Introduction to Tools and Techniques in Computer Science

Debuggers

Franklin Bristow

Debuggers

Pencil and paper debugging is tedious and painful, but effective. Log-based debugging is less tedious (maybe) and less painful (no risk of poking yourself with a pencil when you’re not using a pencil), and while easy, don’t always work (for example, a printf in a C program that’s before a line that crashes won’t always print before the program crashes).

Despite being tedious, painful, and not always working, these strategies for debugging are approachable because they use tools that you have to know about to do programming in the first place, and they are universal: you can use log-based debugging in any language where you can print or produce output, and you can use pencil-and-paper debugging anywhere you’ve got a pencil, and paper.

Nevertheless, they are painful. Painful and tedious.

A debugger is a program that you can use to help you debug a program. Debuggers are usually very tightly coupled to the programming language or environment that you’re using (you use a Java debugger to debug Java programs, you use a Python debugger to debug Python programs, and you use a C debugger to debug C programs).

All debuggers give you generally the same tools for working with your program, and we generally use them in the same way. A debugger will let us run one line of code at a time and inspect the values that variables have when the line of code has completed running.

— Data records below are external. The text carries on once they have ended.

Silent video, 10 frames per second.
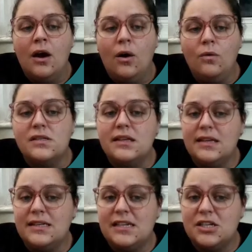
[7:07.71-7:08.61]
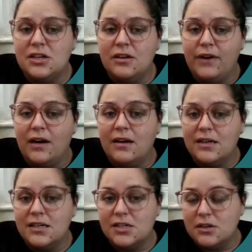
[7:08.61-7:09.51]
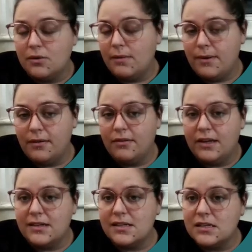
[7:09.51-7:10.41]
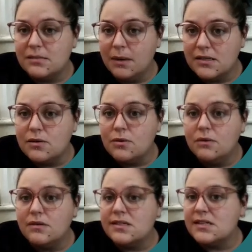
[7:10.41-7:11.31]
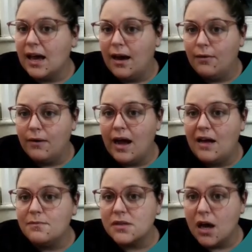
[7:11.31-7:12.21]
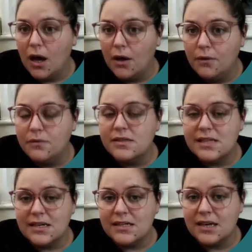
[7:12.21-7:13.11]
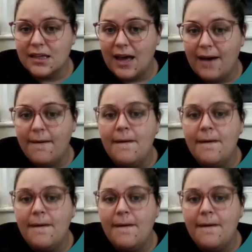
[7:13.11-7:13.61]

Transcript: Also, the addition of unconditioned equipment, things such as muzzles, towel wraps, cones, things like that.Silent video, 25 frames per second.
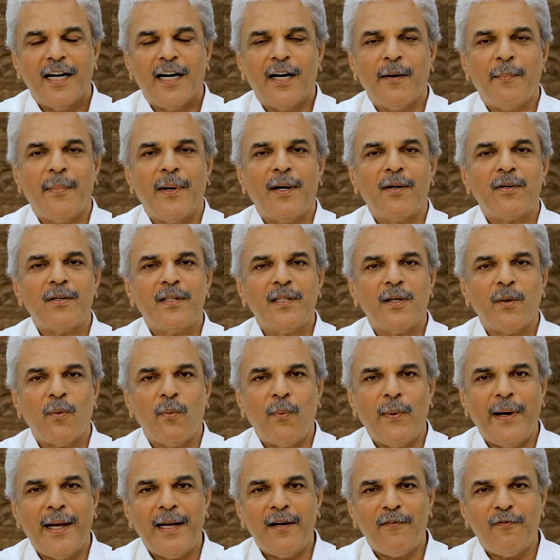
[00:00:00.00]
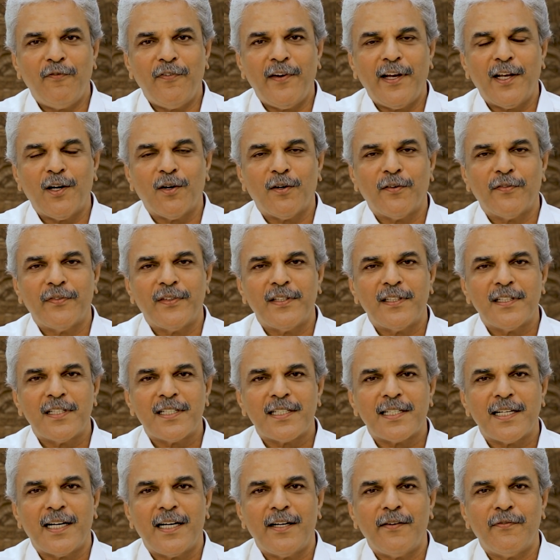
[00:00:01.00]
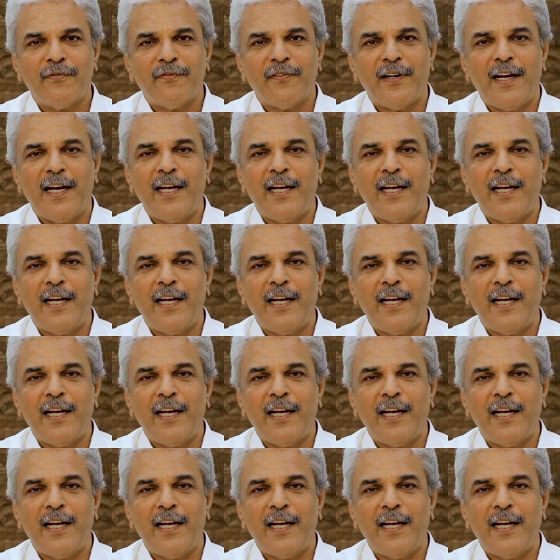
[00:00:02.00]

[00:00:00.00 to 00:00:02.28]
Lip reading: about the welfare of the staff,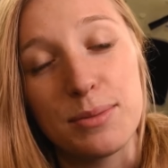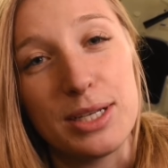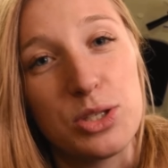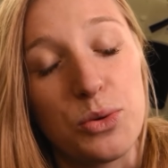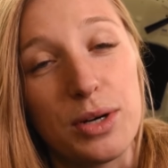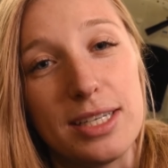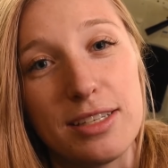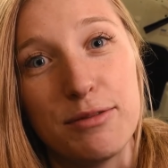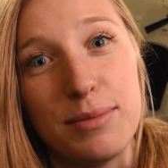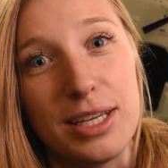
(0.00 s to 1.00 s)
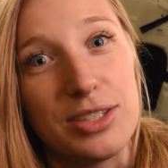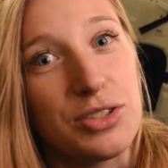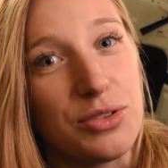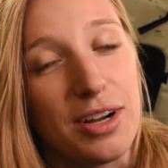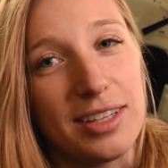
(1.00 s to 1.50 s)
my stories of me
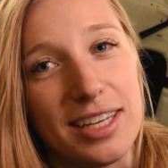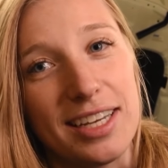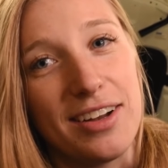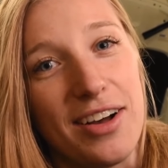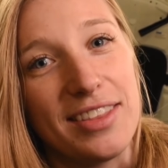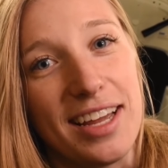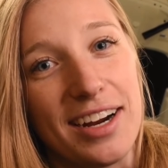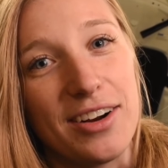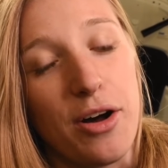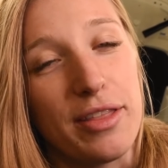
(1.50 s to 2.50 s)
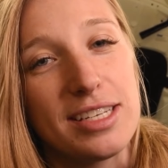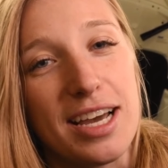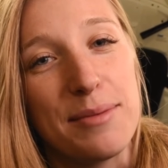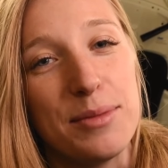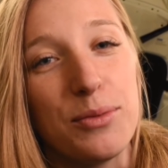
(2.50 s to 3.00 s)
struggling on there all the
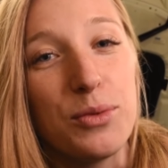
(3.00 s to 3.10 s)
time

Almost all debuggers will use the same general terminology to describe actions or ideas:

  • A break point is a way for you to tell the debugger where and when it should pause running your program. We can say things like “Start running from the beginning, then pause when you get to line 158.”
  • We can step into a function or method call when the line we’re about to run is a function or method call. Stepping into the function or method call means that our debugger will “move” to the code for the function, then let us run lines inside that function.
  • We can step over a line, running whatever the line was and then pausing on the next line of code.
  • We can inspect values, either by printing them out, or by seeing their values in a window or pane.